What the exercise asks: All of the records should be reproduced word for word, but no images may appear in the copy.
*** Dataset records Section Begins ***
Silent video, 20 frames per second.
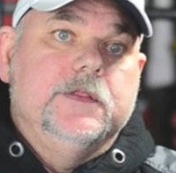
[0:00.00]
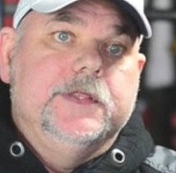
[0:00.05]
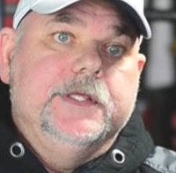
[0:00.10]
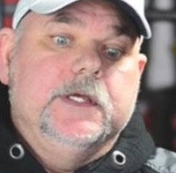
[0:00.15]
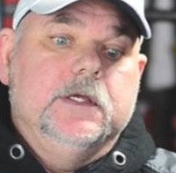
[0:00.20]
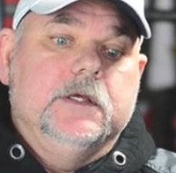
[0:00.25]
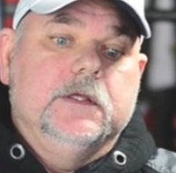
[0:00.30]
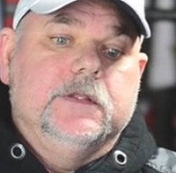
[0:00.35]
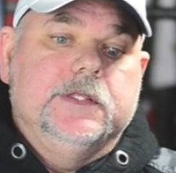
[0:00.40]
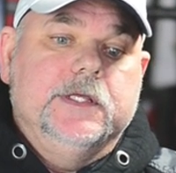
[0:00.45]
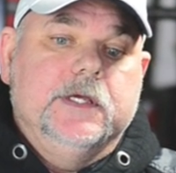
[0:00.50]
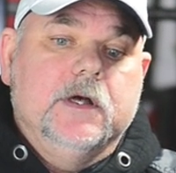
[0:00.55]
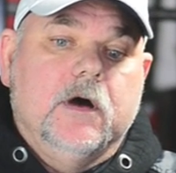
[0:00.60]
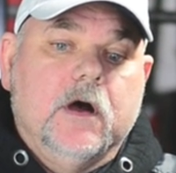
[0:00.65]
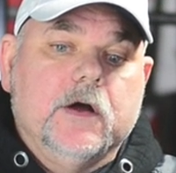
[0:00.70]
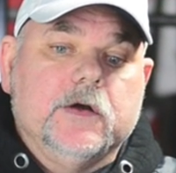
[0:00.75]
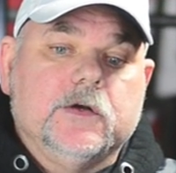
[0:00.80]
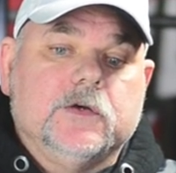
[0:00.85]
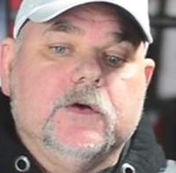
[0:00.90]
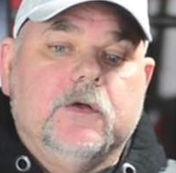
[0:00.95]
The
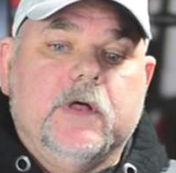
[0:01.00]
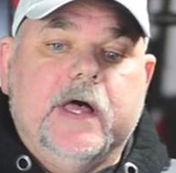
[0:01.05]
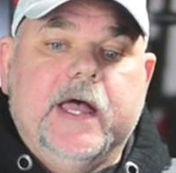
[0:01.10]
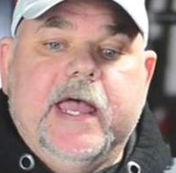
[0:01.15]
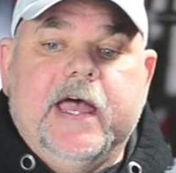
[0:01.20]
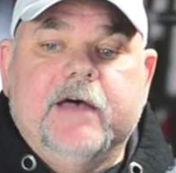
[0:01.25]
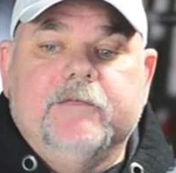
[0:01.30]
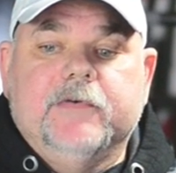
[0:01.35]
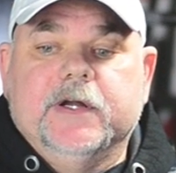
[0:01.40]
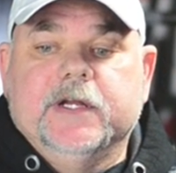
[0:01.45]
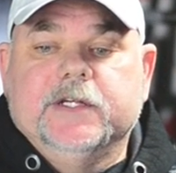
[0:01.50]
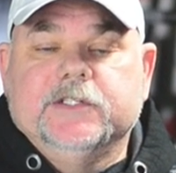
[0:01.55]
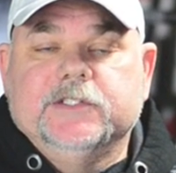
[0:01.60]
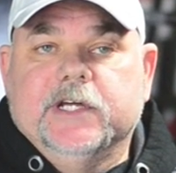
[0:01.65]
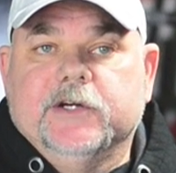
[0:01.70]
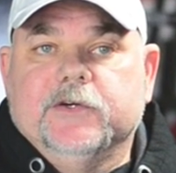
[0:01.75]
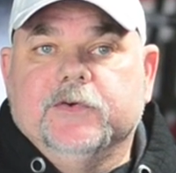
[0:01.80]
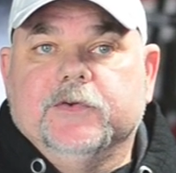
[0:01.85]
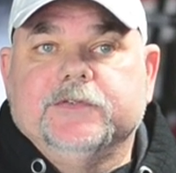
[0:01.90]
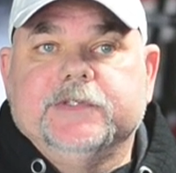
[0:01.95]
article I have on a
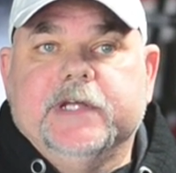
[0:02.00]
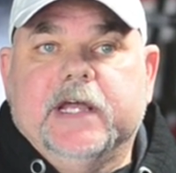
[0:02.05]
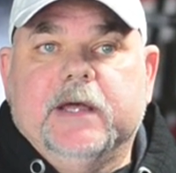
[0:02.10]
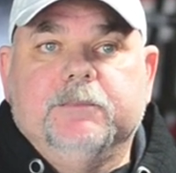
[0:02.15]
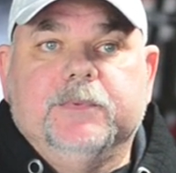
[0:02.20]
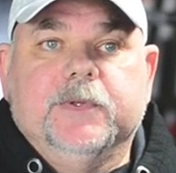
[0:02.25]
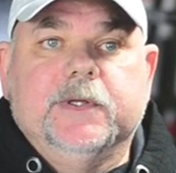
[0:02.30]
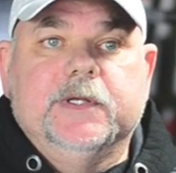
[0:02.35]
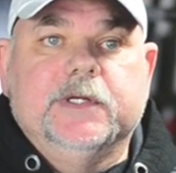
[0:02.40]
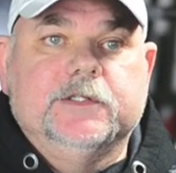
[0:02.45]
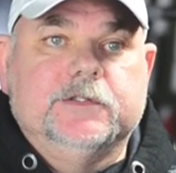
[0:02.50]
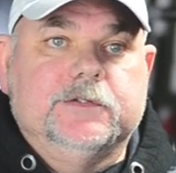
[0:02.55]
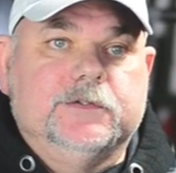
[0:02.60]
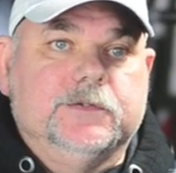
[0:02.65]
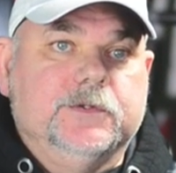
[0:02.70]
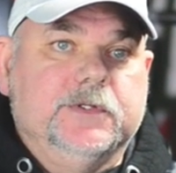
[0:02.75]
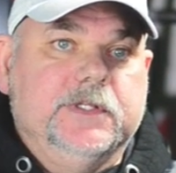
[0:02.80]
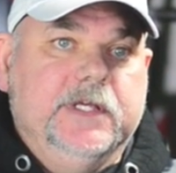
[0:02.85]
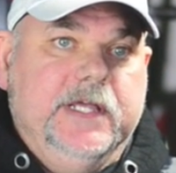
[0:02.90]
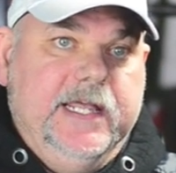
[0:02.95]
general template is
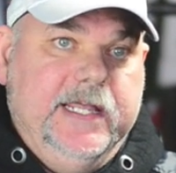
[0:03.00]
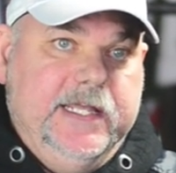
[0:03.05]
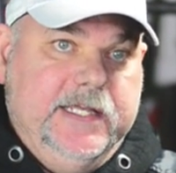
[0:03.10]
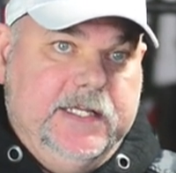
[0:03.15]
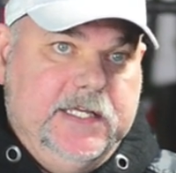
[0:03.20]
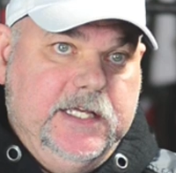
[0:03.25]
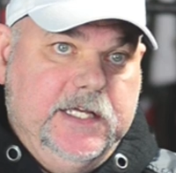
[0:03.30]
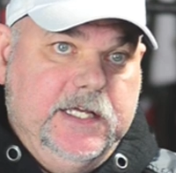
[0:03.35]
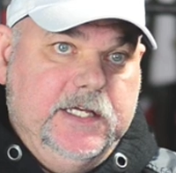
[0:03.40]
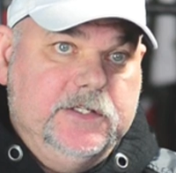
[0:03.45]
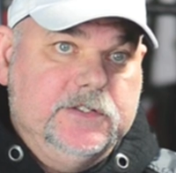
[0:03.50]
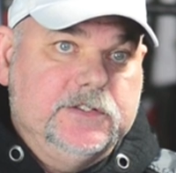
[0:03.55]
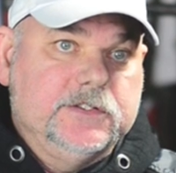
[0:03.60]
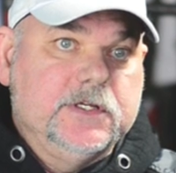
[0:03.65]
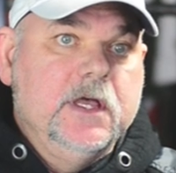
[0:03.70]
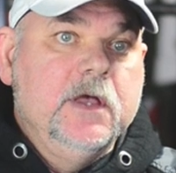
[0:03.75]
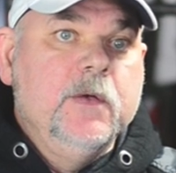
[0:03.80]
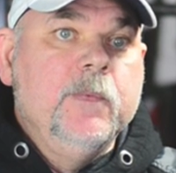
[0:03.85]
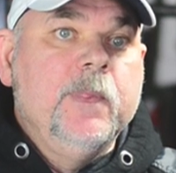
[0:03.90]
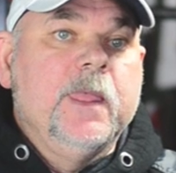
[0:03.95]
through the 8
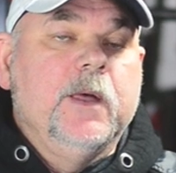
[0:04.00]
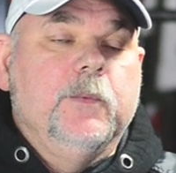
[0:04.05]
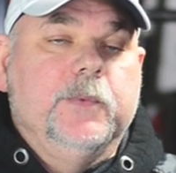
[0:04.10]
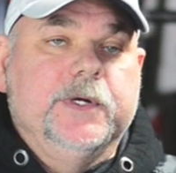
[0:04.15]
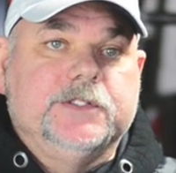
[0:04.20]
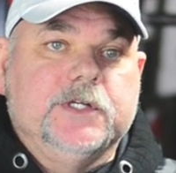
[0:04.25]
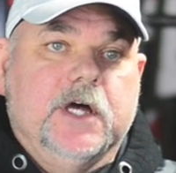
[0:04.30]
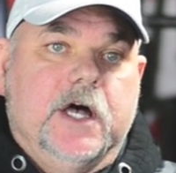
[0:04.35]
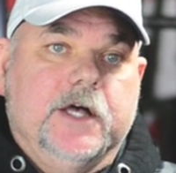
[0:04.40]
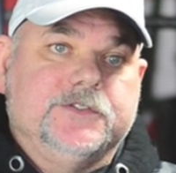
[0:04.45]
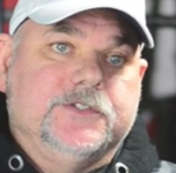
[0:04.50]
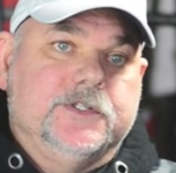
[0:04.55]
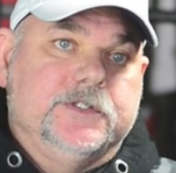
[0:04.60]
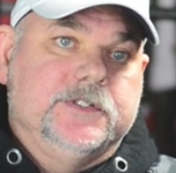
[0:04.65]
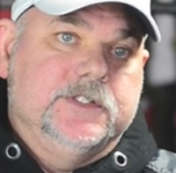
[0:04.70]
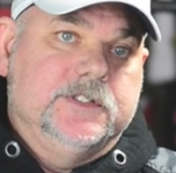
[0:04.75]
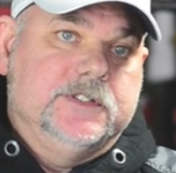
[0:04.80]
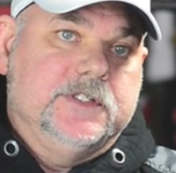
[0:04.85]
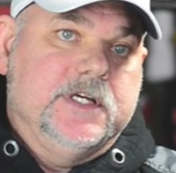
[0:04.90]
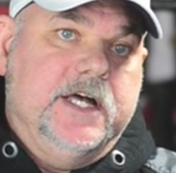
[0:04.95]
keys, which also
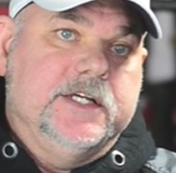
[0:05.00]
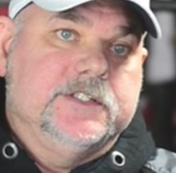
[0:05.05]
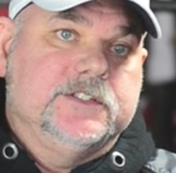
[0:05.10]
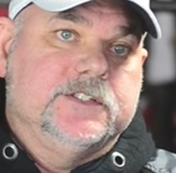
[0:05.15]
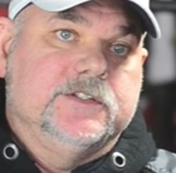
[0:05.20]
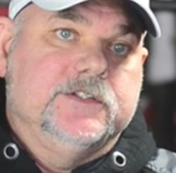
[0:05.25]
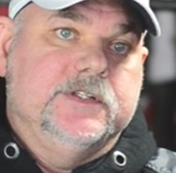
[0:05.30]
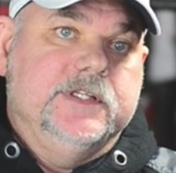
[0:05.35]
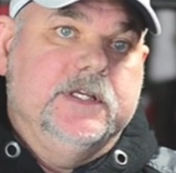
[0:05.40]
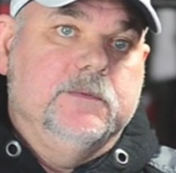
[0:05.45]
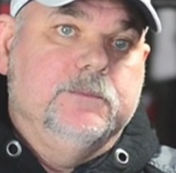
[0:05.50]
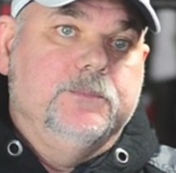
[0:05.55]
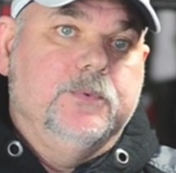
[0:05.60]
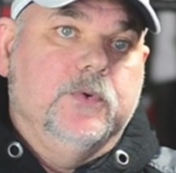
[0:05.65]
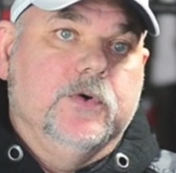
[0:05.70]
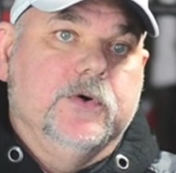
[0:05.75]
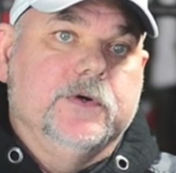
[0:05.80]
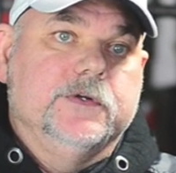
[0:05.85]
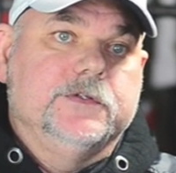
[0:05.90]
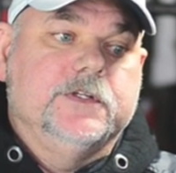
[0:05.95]
discusses the
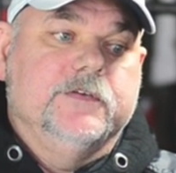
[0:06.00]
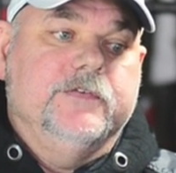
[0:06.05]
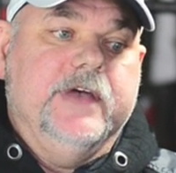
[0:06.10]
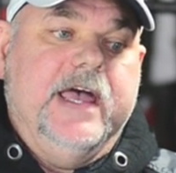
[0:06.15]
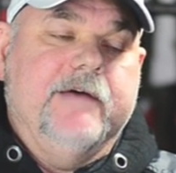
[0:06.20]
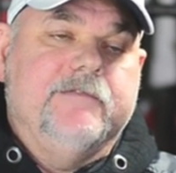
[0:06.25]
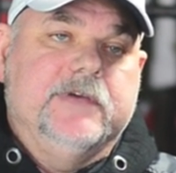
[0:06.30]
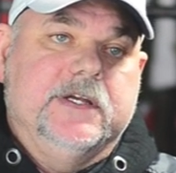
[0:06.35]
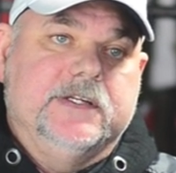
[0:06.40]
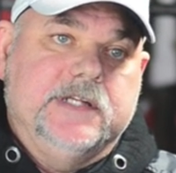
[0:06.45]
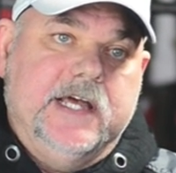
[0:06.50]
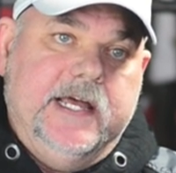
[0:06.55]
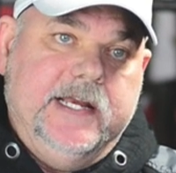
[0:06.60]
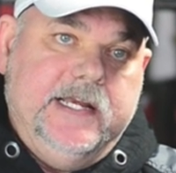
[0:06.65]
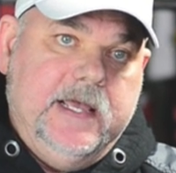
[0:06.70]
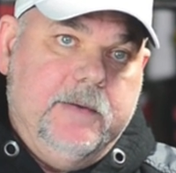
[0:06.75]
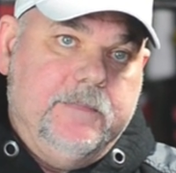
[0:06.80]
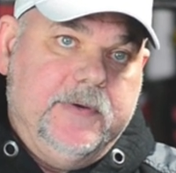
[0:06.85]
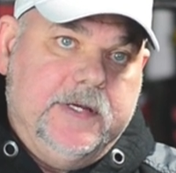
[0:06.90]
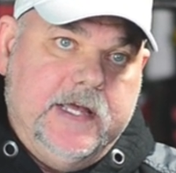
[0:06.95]
importance of having a
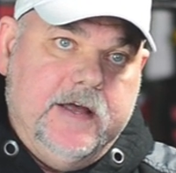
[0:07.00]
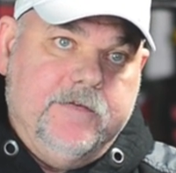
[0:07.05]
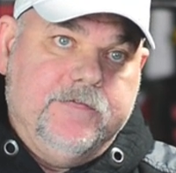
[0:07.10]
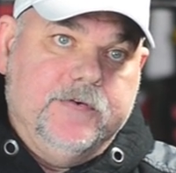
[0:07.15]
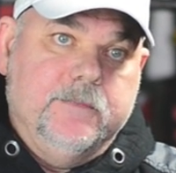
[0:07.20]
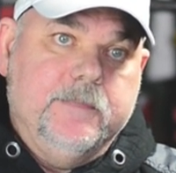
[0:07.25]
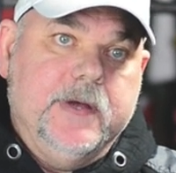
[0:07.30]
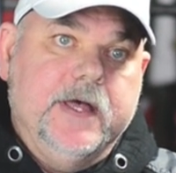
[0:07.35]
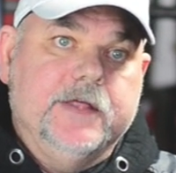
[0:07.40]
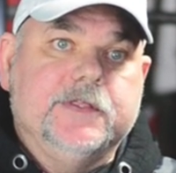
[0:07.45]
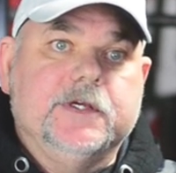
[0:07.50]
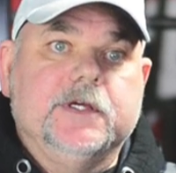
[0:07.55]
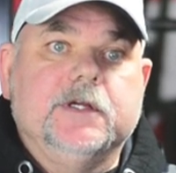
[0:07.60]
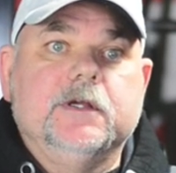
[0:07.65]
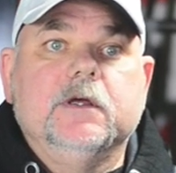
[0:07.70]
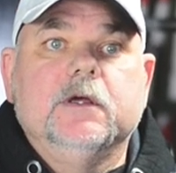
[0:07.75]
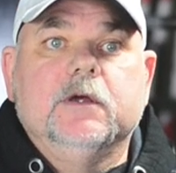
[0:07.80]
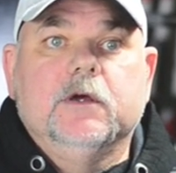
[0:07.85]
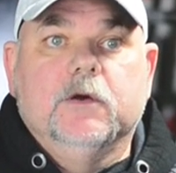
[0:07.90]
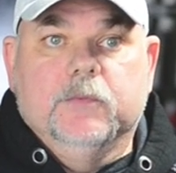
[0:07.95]
dynamic effort
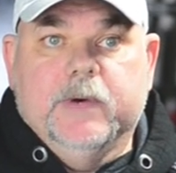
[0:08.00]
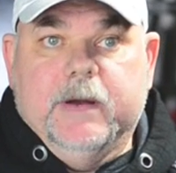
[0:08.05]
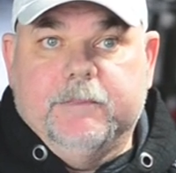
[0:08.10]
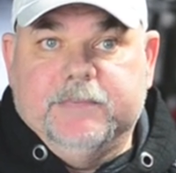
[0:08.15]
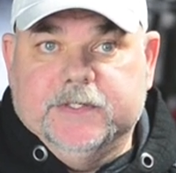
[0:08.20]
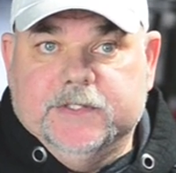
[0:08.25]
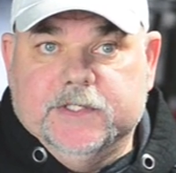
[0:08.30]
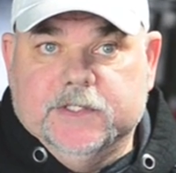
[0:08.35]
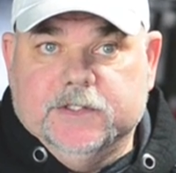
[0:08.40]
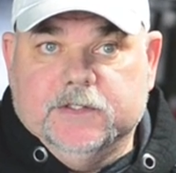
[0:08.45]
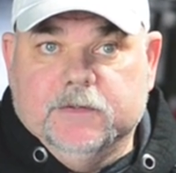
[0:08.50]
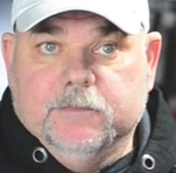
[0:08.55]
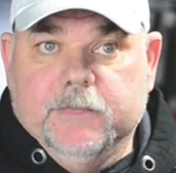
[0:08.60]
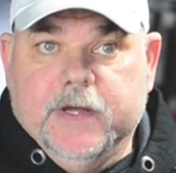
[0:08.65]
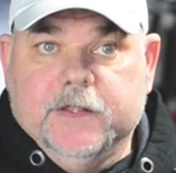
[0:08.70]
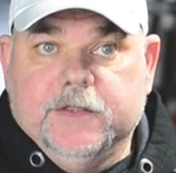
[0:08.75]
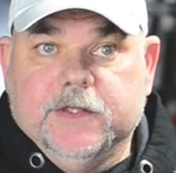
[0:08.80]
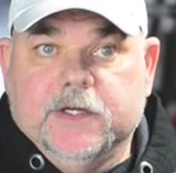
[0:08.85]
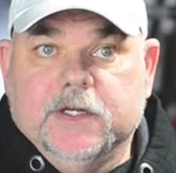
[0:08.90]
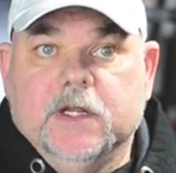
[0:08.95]
method, a repetition
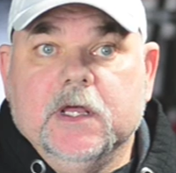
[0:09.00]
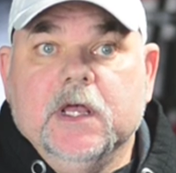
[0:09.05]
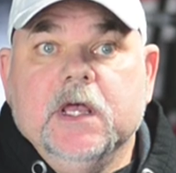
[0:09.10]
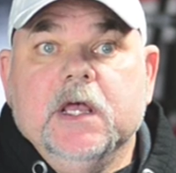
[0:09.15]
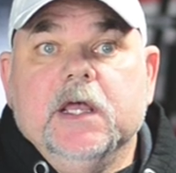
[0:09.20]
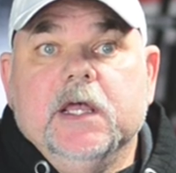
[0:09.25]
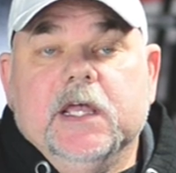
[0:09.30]
method,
*** Dataset records Section Ends ***
Response area:
Silent video, 20 frames per second.
[0:00.00]
[0:00.05]
[0:00.10]
[0:00.15]
[0:00.20]
[0:00.25]
[0:00.30]
[0:00.35]
[0:00.40]
[0:00.45]
[0:00.50]
[0:00.55]
[0:00.60]
[0:00.65]
[0:00.70]
[0:00.75]
[0:00.80]
[0:00.85]
[0:00.90]
[0:00.95]
The
[0:01.00]
[0:01.05]
[0:01.10]
[0:01.15]
[0:01.20]
[0:01.25]
[0:01.30]
[0:01.35]
[0:01.40]
[0:01.45]
[0:01.50]
[0:01.55]
[0:01.60]
[0:01.65]
[0:01.70]
[0:01.75]
[0:01.80]
[0:01.85]
[0:01.90]
[0:01.95]
article I have on a
[0:02.00]
[0:02.05]
[0:02.10]
[0:02.15]
[0:02.20]
[0:02.25]
[0:02.30]
[0:02.35]
[0:02.40]
[0:02.45]
[0:02.50]
[0:02.55]
[0:02.60]
[0:02.65]
[0:02.70]
[0:02.75]
[0:02.80]
[0:02.85]
[0:02.90]
[0:02.95]
general template is
[0:03.00]
[0:03.05]
[0:03.10]
[0:03.15]
[0:03.20]
[0:03.25]
[0:03.30]
[0:03.35]
[0:03.40]
[0:03.45]
[0:03.50]
[0:03.55]
[0:03.60]
[0:03.65]
[0:03.70]
[0:03.75]
[0:03.80]
[0:03.85]
[0:03.90]
[0:03.95]
through the 8
[0:04.00]
[0:04.05]
[0:04.10]
[0:04.15]
[0:04.20]
[0:04.25]
[0:04.30]
[0:04.35]
[0:04.40]
[0:04.45]
[0:04.50]
[0:04.55]
[0:04.60]
[0:04.65]
[0:04.70]
[0:04.75]
[0:04.80]
[0:04.85]
[0:04.90]
[0:04.95]
keys, which also
[0:05.00]
[0:05.05]
[0:05.10]
[0:05.15]
[0:05.20]
[0:05.25]
[0:05.30]
[0:05.35]
[0:05.40]
[0:05.45]
[0:05.50]
[0:05.55]
[0:05.60]
[0:05.65]
[0:05.70]
[0:05.75]
[0:05.80]
[0:05.85]
[0:05.90]
[0:05.95]
discusses the
[0:06.00]
[0:06.05]
[0:06.10]
[0:06.15]
[0:06.20]
[0:06.25]
[0:06.30]
[0:06.35]
[0:06.40]
[0:06.45]
[0:06.50]
[0:06.55]
[0:06.60]
[0:06.65]
[0:06.70]
[0:06.75]
[0:06.80]
[0:06.85]
[0:06.90]
[0:06.95]
importance of having a
[0:07.00]
[0:07.05]
[0:07.10]
[0:07.15]
[0:07.20]
[0:07.25]
[0:07.30]
[0:07.35]
[0:07.40]
[0:07.45]
[0:07.50]
[0:07.55]
[0:07.60]
[0:07.65]
[0:07.70]
[0:07.75]
[0:07.80]
[0:07.85]
[0:07.90]
[0:07.95]
dynamic effort
[0:08.00]
[0:08.05]
[0:08.10]
[0:08.15]
[0:08.20]
[0:08.25]
[0:08.30]
[0:08.35]
[0:08.40]
[0:08.45]
[0:08.50]
[0:08.55]
[0:08.60]
[0:08.65]
[0:08.70]
[0:08.75]
[0:08.80]
[0:08.85]
[0:08.90]
[0:08.95]
method, a repetition
[0:09.00]
[0:09.05]
[0:09.10]
[0:09.15]
[0:09.20]
[0:09.25]
[0:09.30]
method,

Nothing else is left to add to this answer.